Born in Vicenza to a Venetian family in 1602/1603, Pietro Della Vecchia studied painting in Venice between 1619 and 1621 under Carlo Saraceni and Jean Le Clerc.
From 1622 to 1626, he lived in Rome, where he came into contact with the Caravaggisti and, above all, with the French artistic community. There he met Nicolas Régnier—painter, art dealer, and his future father-in-law—as well as the so-called Candlelight Master (1579–1650).
After returning to Venice around 1635, Della Vecchia likely worked for a period in the workshop of Padovanino, who influenced his interest in sixteenth-century art.
It was from this period onward that Della Vecchia and his workshop began producing a vast number of works in the style of Renaissance masters—especially Venetian ones. He painted an endless series of compositions inspired by artists such as Giorgione, Titian, Romanino, Palma Vecchio, and Bassano. These were not mere copies but ingenious reinterpretations admired in the seventeenth century as demonstrations of virtuosity and intellectual homage to the past.

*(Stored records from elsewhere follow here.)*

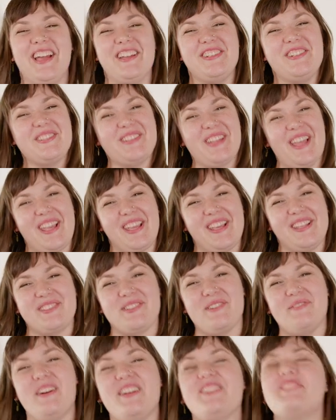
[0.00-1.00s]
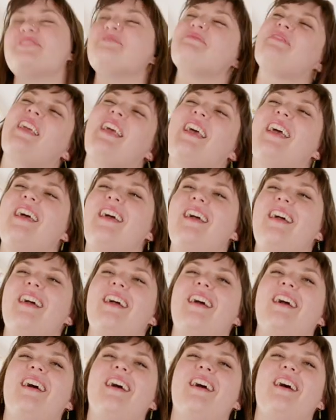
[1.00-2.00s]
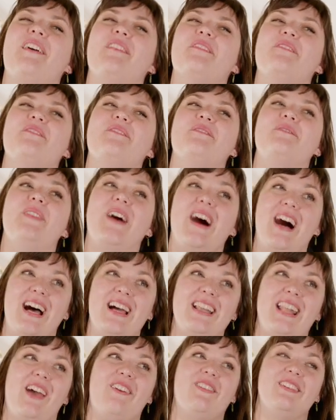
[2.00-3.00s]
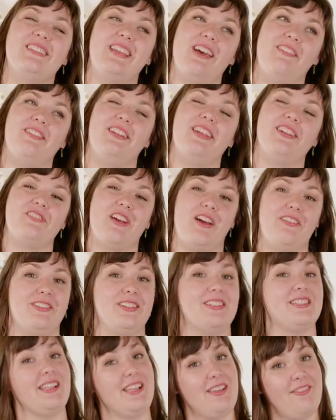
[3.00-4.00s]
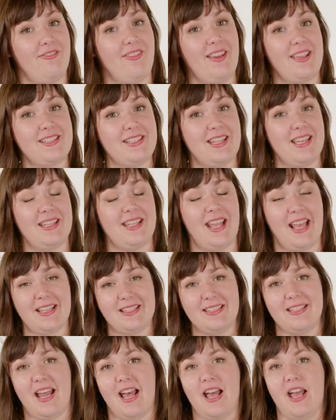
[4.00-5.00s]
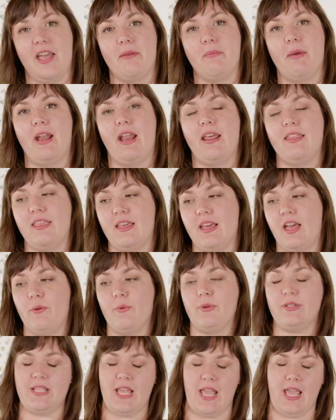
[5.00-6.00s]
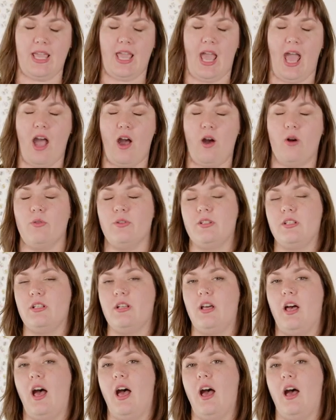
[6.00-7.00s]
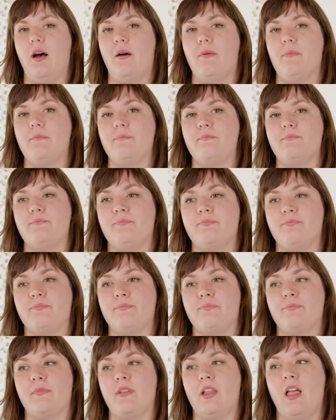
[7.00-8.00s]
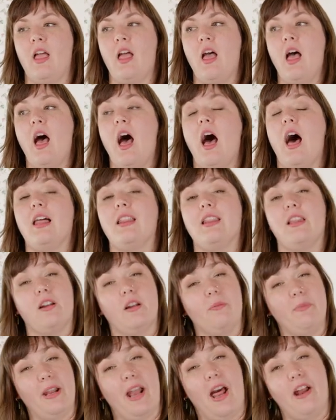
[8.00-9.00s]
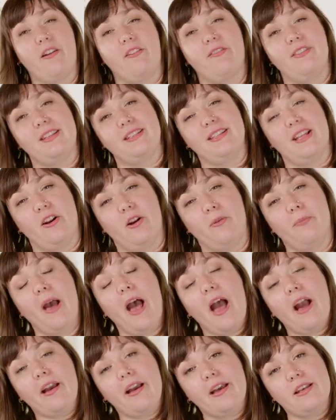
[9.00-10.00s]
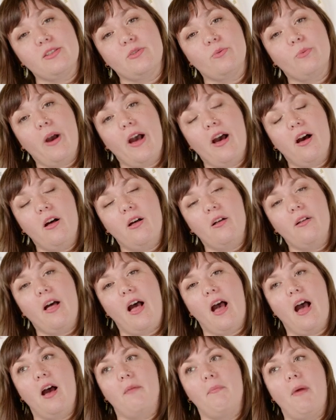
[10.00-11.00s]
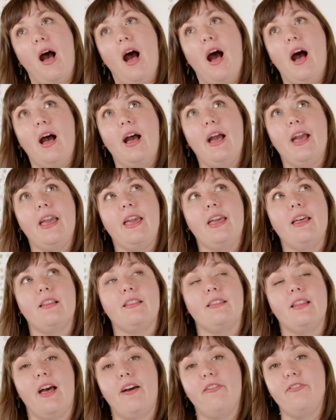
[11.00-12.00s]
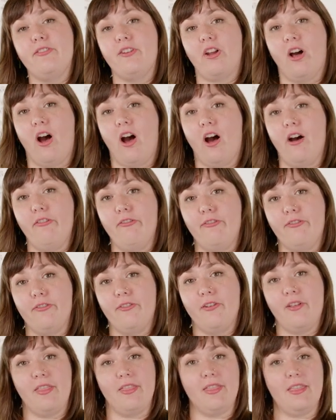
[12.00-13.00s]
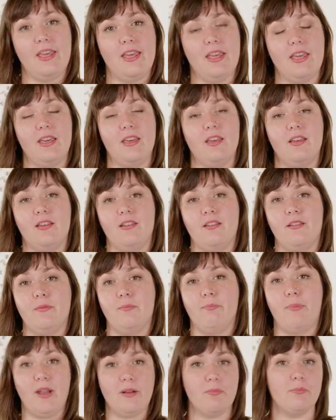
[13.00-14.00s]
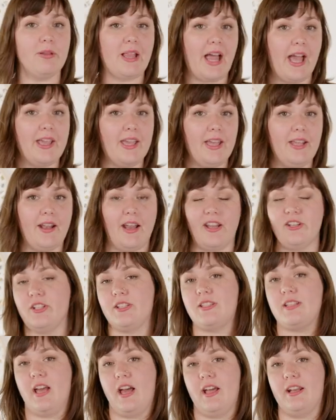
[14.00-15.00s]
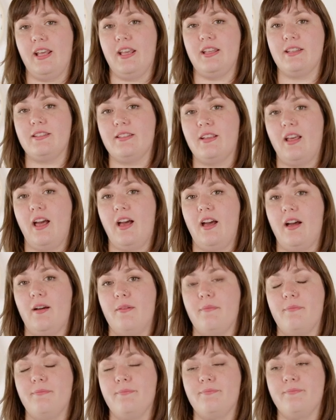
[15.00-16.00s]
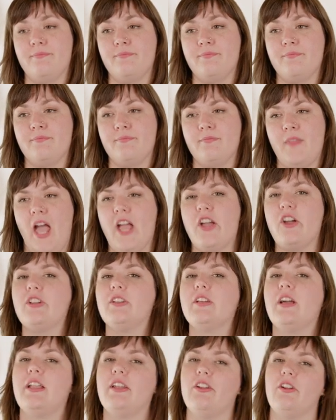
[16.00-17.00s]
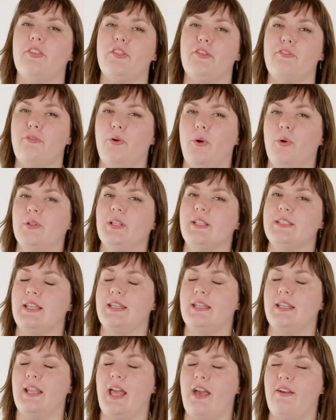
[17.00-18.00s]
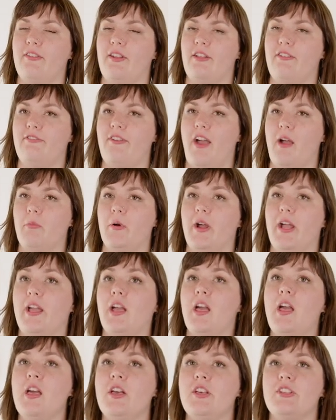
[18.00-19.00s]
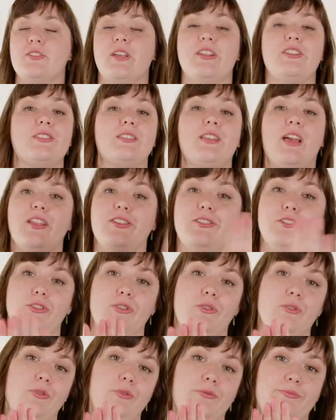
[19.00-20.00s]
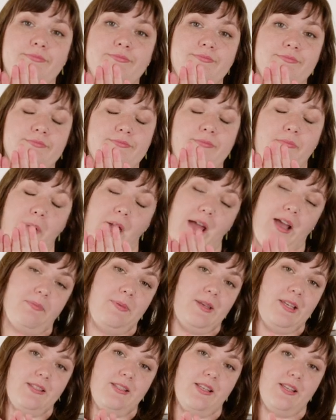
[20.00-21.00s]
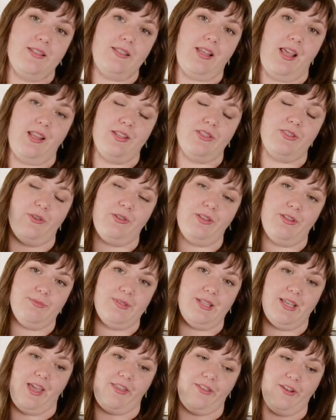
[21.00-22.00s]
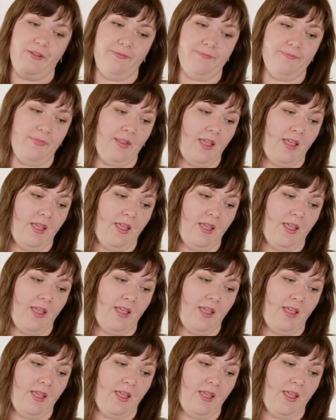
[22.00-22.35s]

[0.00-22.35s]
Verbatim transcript: I just like it so much. But I will definitely draft a sleeve facing next time and I think I will take out um, a little bit out of the center back as well. Um, I left off the button placket. I just cut it. Um, I couldn't cut it on the fold because I didn't have enough fabric. So I just cut two back pieces and sewed them together,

His extraordinary ability to reproduce the style of sixteenth-century Venetian masters earned him, from his contemporary Marco Boschini, the nickname “Simia Zorzon” (the “ape of Giorgione”). Yet Boschini himself observed: “These imitations are not copies, but abstractions of his intellect, made to capture Giorgione’s manner.” (Boschini, 1660).
Some scholars even suggest that the surname Della Vecchia (“of the old”) may have been an artistic pseudonym, chosen to emphasize his attachment to the models of the great Venetian painters of the Cinquecento rather than a true family name.
At the same time, the artist also produced works reflecting the modern sensibility of his own century. The 1640s and 1650s marked an especially productive phase in his career, spanning a wide variety of genres—from cartoons for the mosaics of St. Mark’s Basilica (as official painter of the Republic of Venice, he designed the mosaic cartoons between 1640 and 1673) to religious scenes, portraits, allegories, historical subjects, and the celebrated heads and brawls. These latter works not only imitated Giorgione’s hand but also his themes, often depicting male figures in sixteenth-century dress or soldiers with plumed helmets and gleaming armor.
Della Vecchia became particularly known for his paintings of soldiers—known as bravi—wearing large feathered hats. He produced numerous variations on these subjects, both as individual portraits and in genre scenes. The popularity of these compositions, however, led to many replicas by his workshop, which negatively affected his posthumous reputation.
From about 1650 onward, his work shows a renewed Caravaggesque influence, evolving toward greater dramatic intensity. This culminated in his series of canvases (originally seven, of which only two survive—The Conversion of Francis Borgia and Marco Gussoni in the Lazaretto of Ferrara) painted for the cloister of the Jesuit church in Venice between 1664 and 1674. These works, marked by macabre themes, spectral lighting, and a claustrophobic spatial compression, remain unique within seventeenth-century Venetian painting.
In his later years, Della Vecchia returned to producing more conventional religious paintings, inspired by earlier masters, as well as more luminous historical scenes.
During the 1640s and 1650s, he also maintained close ties with the libertine circles of the Accademia degli Incogniti in Venice, creating works that reflected the mathematical, philosophical, and cabalistic ideas cultivated in that milieu—sometimes treating them with seriousness, other times mocking them with satirical or risqué imagery.
Pietro Della Vecchia died in Venice in 1678.